HepG2 (hepatocarcinoma humano) es el modelo canónico para señalización tipo insulina por su expresión robusta de IR e IGF-1R, aunque su perfil tumoral introduce sesgos —activación basal elevada de PI3K, mutaciones en CTNNB1— que limitan extrapolaciones a hepatocitos primarios. C2C12 (mioblastos murinos) permite estudiar diferenciación miogénica y señalización post-fusión, con la ventaja de un protocolo de diferenciación bien estandarizado pero con la limitación de ser una línea murina inmortalizada. MCF-7 (adenocarcinoma mamario) se usa para estudios de proliferación dependiente de IGF-1R en contexto de coexpresión con receptor de estrógeno.
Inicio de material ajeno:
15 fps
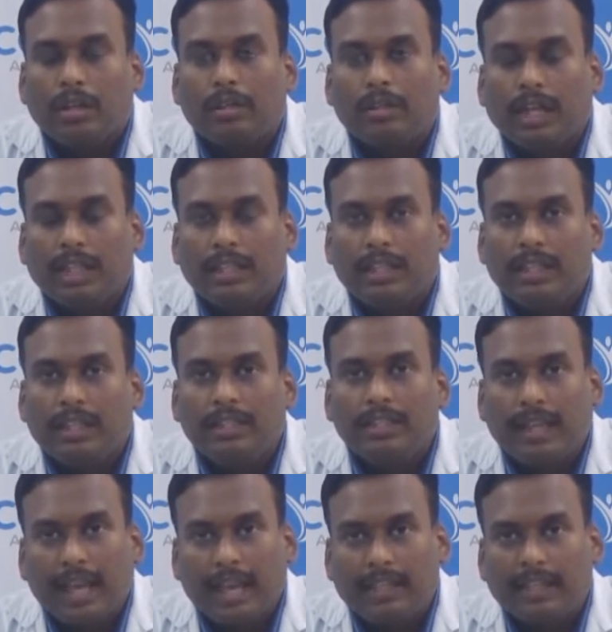The other is
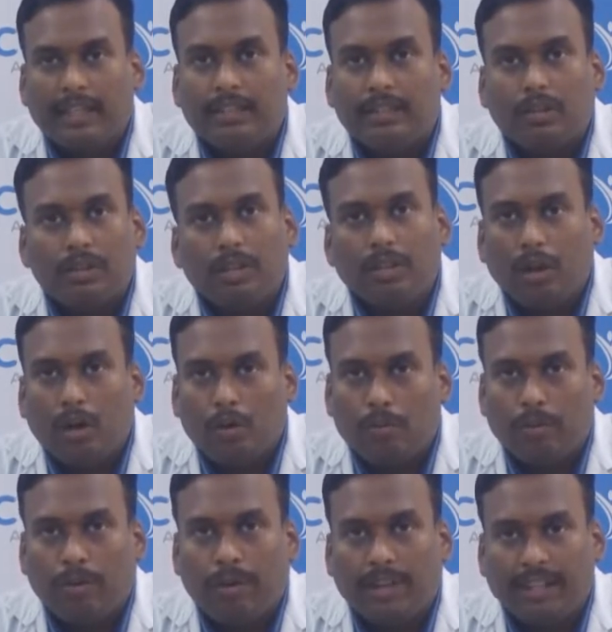tangles or the tau
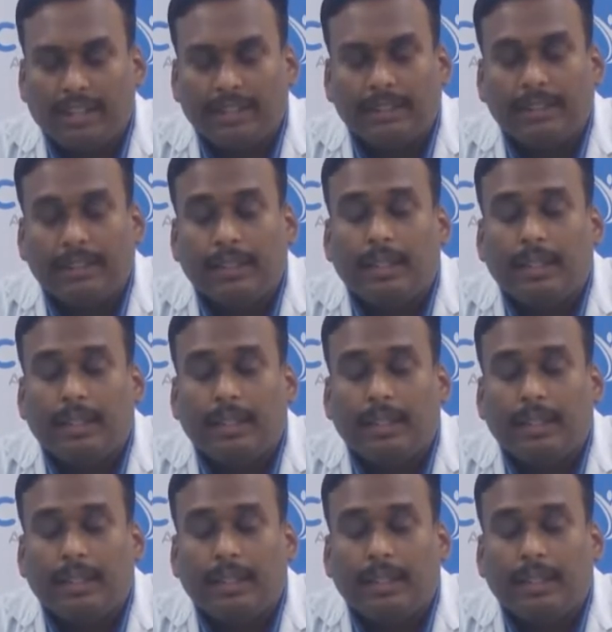proteins.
Las limitaciones generales de estos modelos son conocidas y deben declararse explícitamente en cualquier reporte: ausencia de arquitectura tisular tridimensional, composición de medio que no replica el microambiente in vivo, deriva genómica acumulada en pasajes altos, y la imposibilidad de capturar interacciones inter-órgano. Trabajos recientes en organoides y co-cultivos buscan mitigar parte de estas limitaciones, pero por ahora los datos en monocapa siguen siendo el grueso de la literatura mecanística.

El estándar mínimo de controles en este tipo de ensayos incluye: (i) vehículo isotónico apropiado al diluyente del péptido; (ii) inhibición farmacológica de la quinasa receptor con compuestos como OSI-906 (linsitinib) o BMS-754807 para confirmar dependencia de IGF-1R/IR; (iii) knockdown por siRNA del receptor para distinguir efectos on-target; (iv) curva dosis-respuesta de al menos cinco puntos en escala logarítmica para extraer EC50 confiable.

La trazabilidad del péptido también pesa. Análisis por HPLC y espectrometría de masas del lote utilizado, junto con verificación de actividad por un bioensayo de referencia (típicamente fosforilación de Akt en una línea sensible), son prácticas recomendadas antes de iniciar una serie experimental larga. La heterogeneidad entre lotes es una fuente documentada de variabilidad en la literatura.